◆ PROMPT: Every entry below should be reproduced exactly; no picture is to be included.

◆ DATA TO PROCESS:
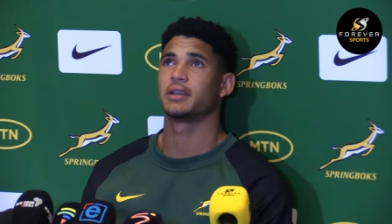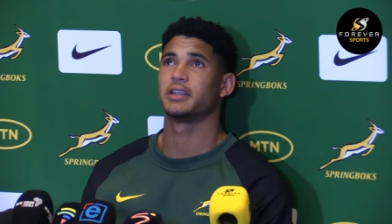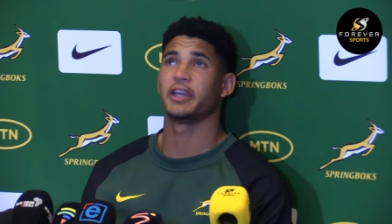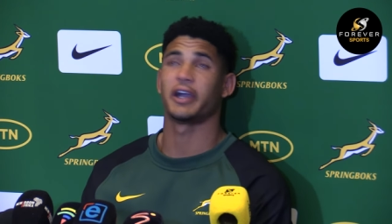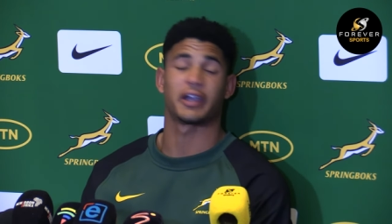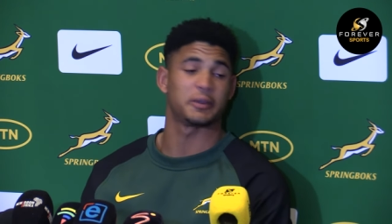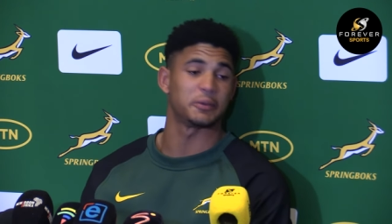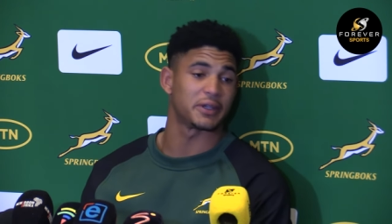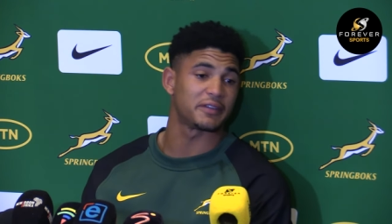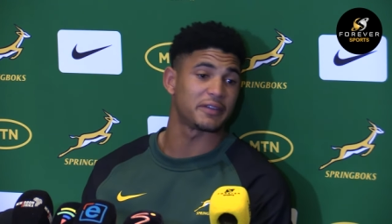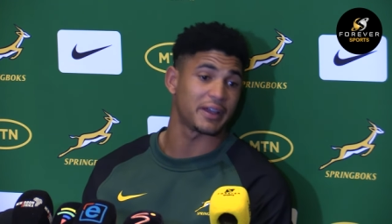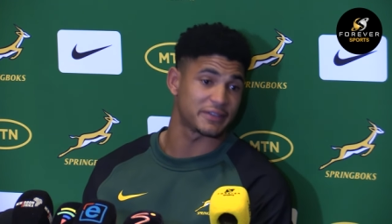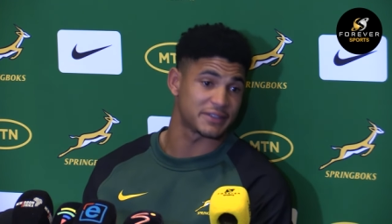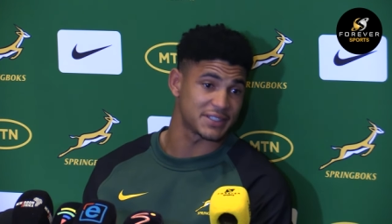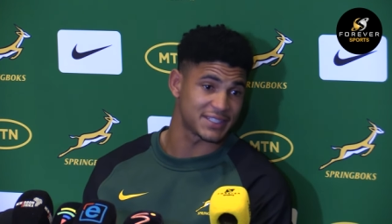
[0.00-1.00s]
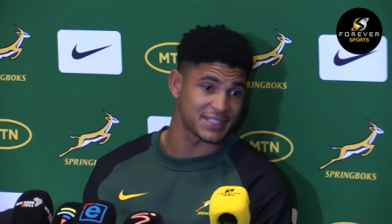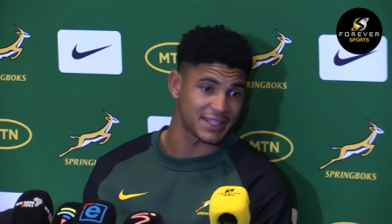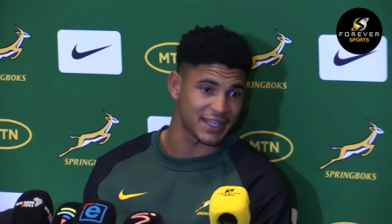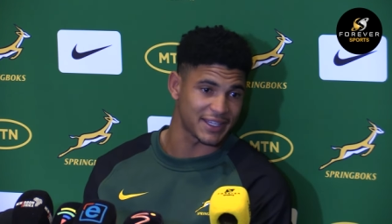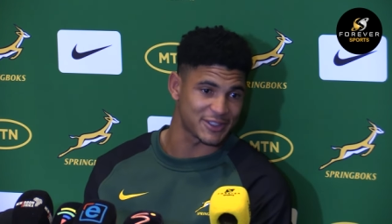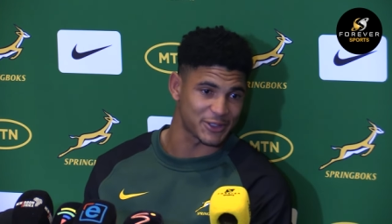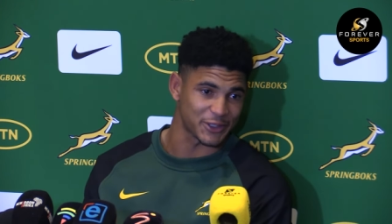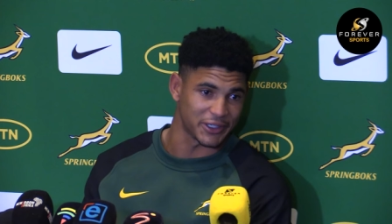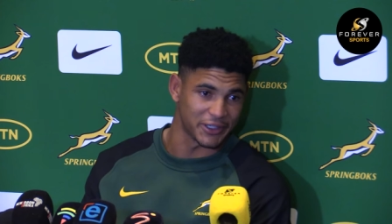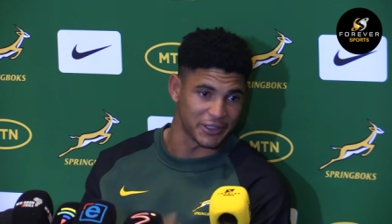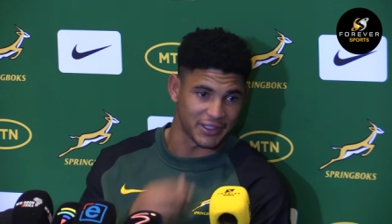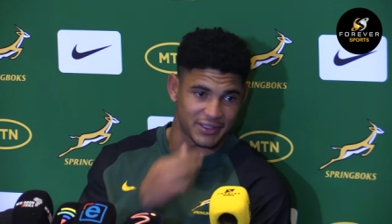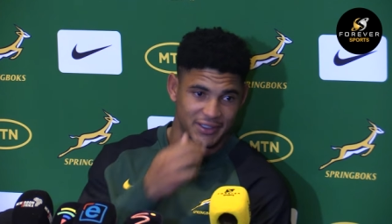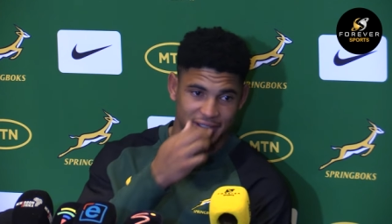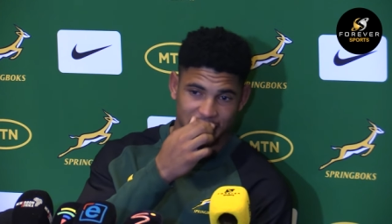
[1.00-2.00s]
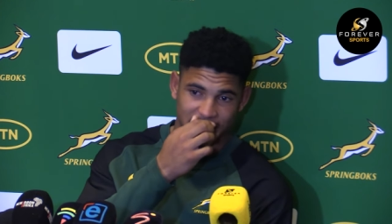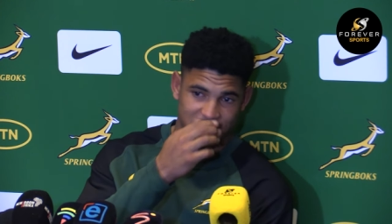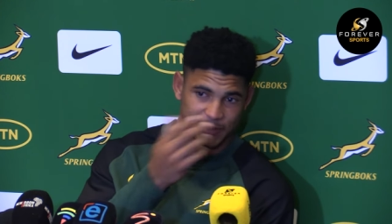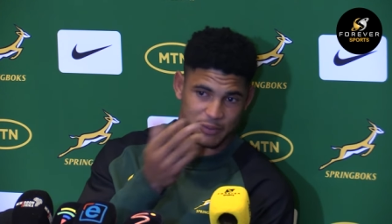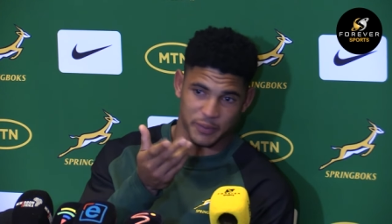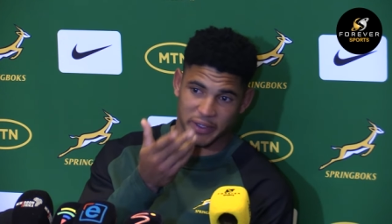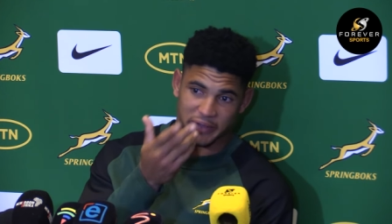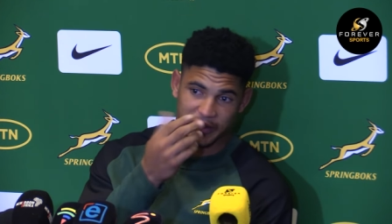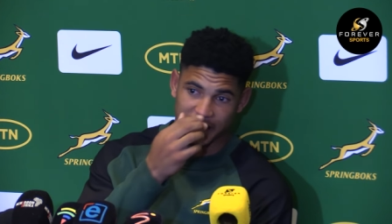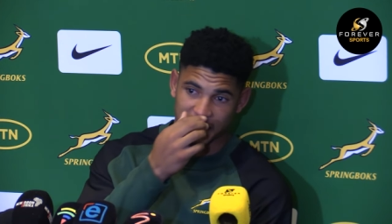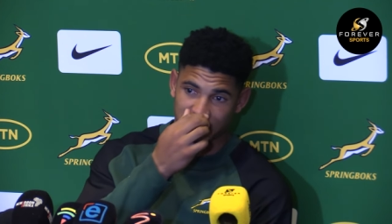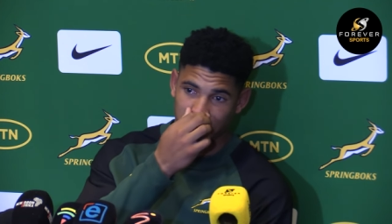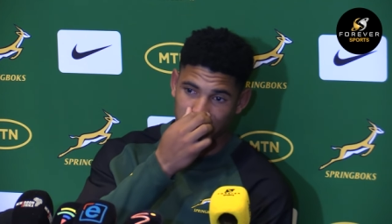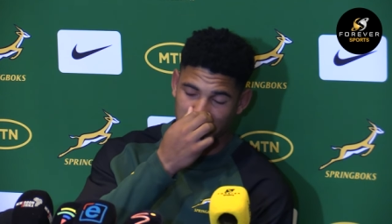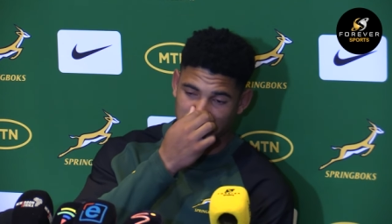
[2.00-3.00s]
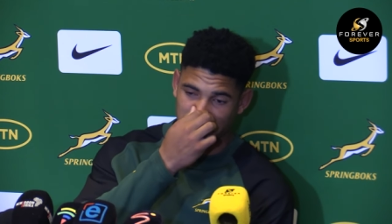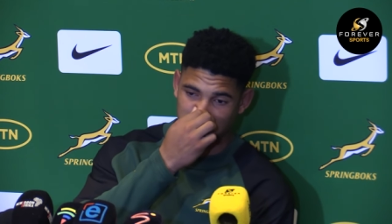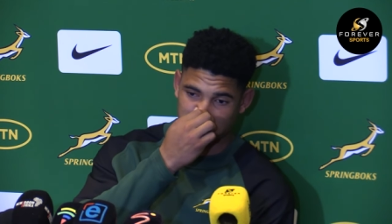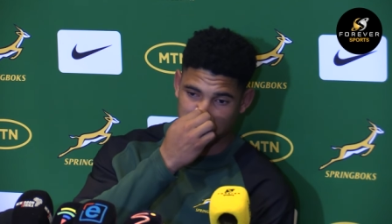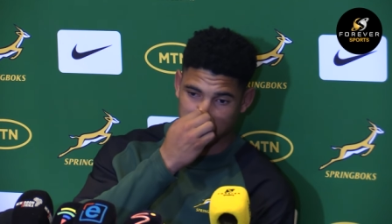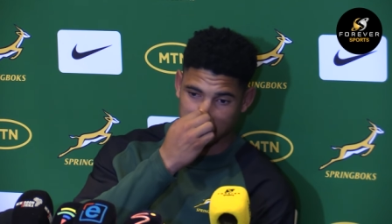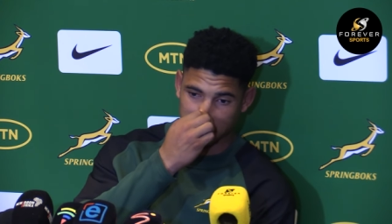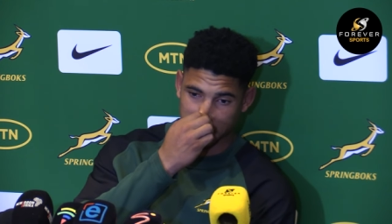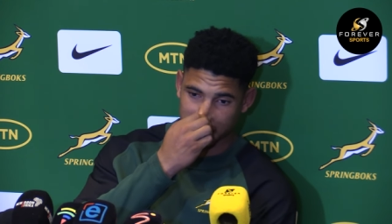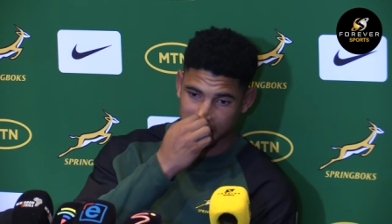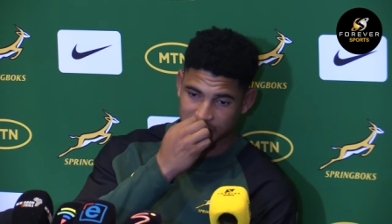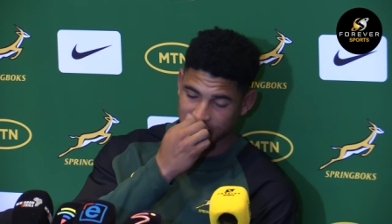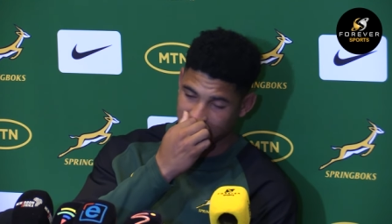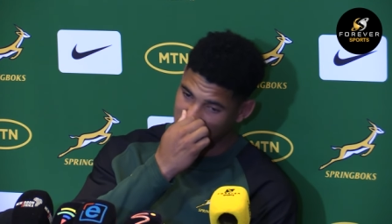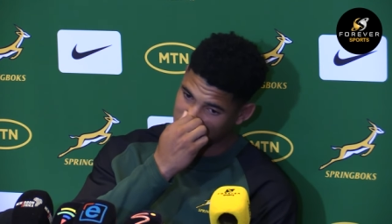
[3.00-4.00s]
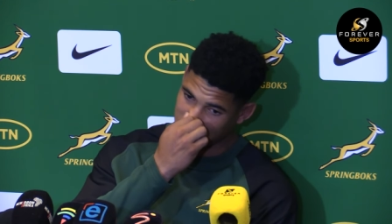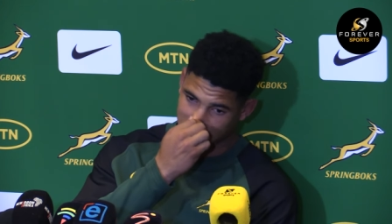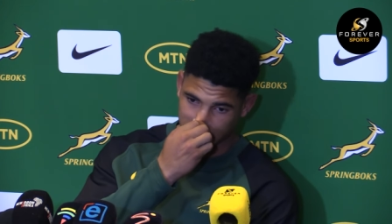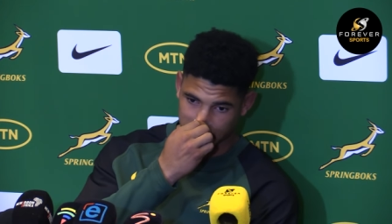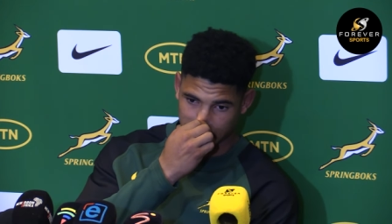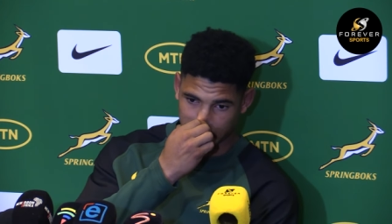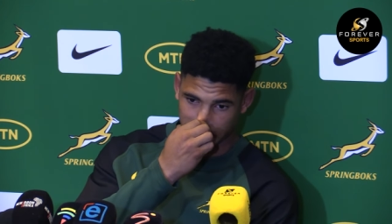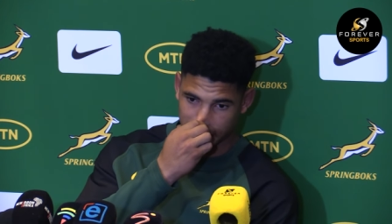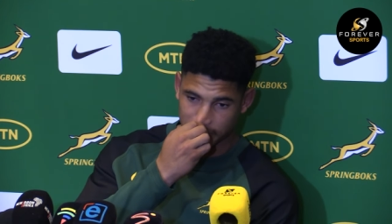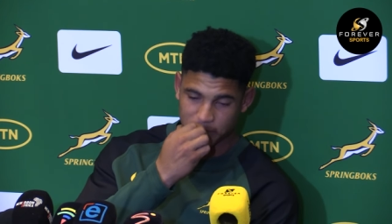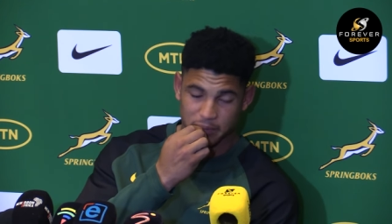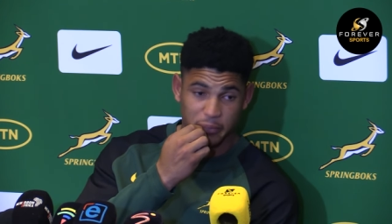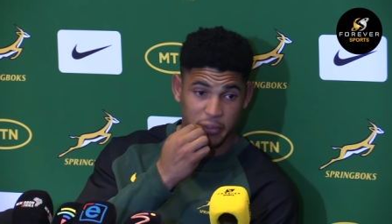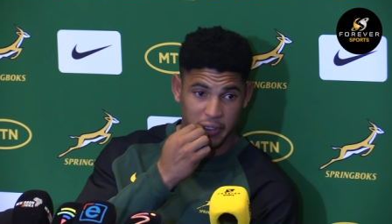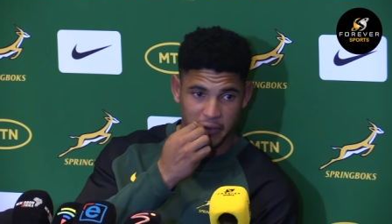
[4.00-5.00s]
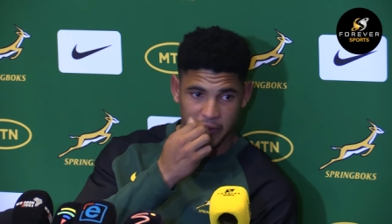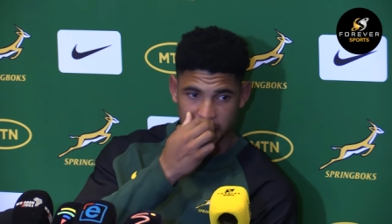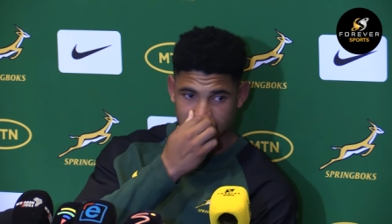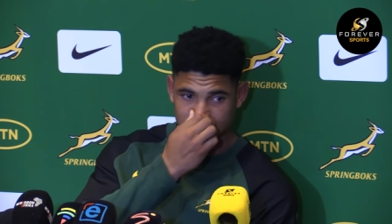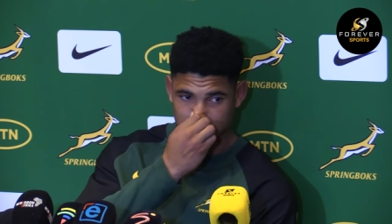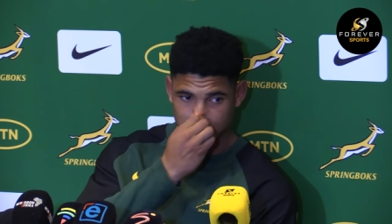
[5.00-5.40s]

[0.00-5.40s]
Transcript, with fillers: Yeah, he would have loved to see that. So that's everything he fought for. So yeah, proud.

◆ RESULT:
[0.00-1.00s]
[1.00-2.00s]
[2.00-3.00s]
[3.00-4.00s]
[4.00-5.00s]
[5.00-5.40s]

[0.00-5.40s]
Transcript, with fillers: Yeah, he would have loved to see that. So that's everything he fought for. So yeah, proud.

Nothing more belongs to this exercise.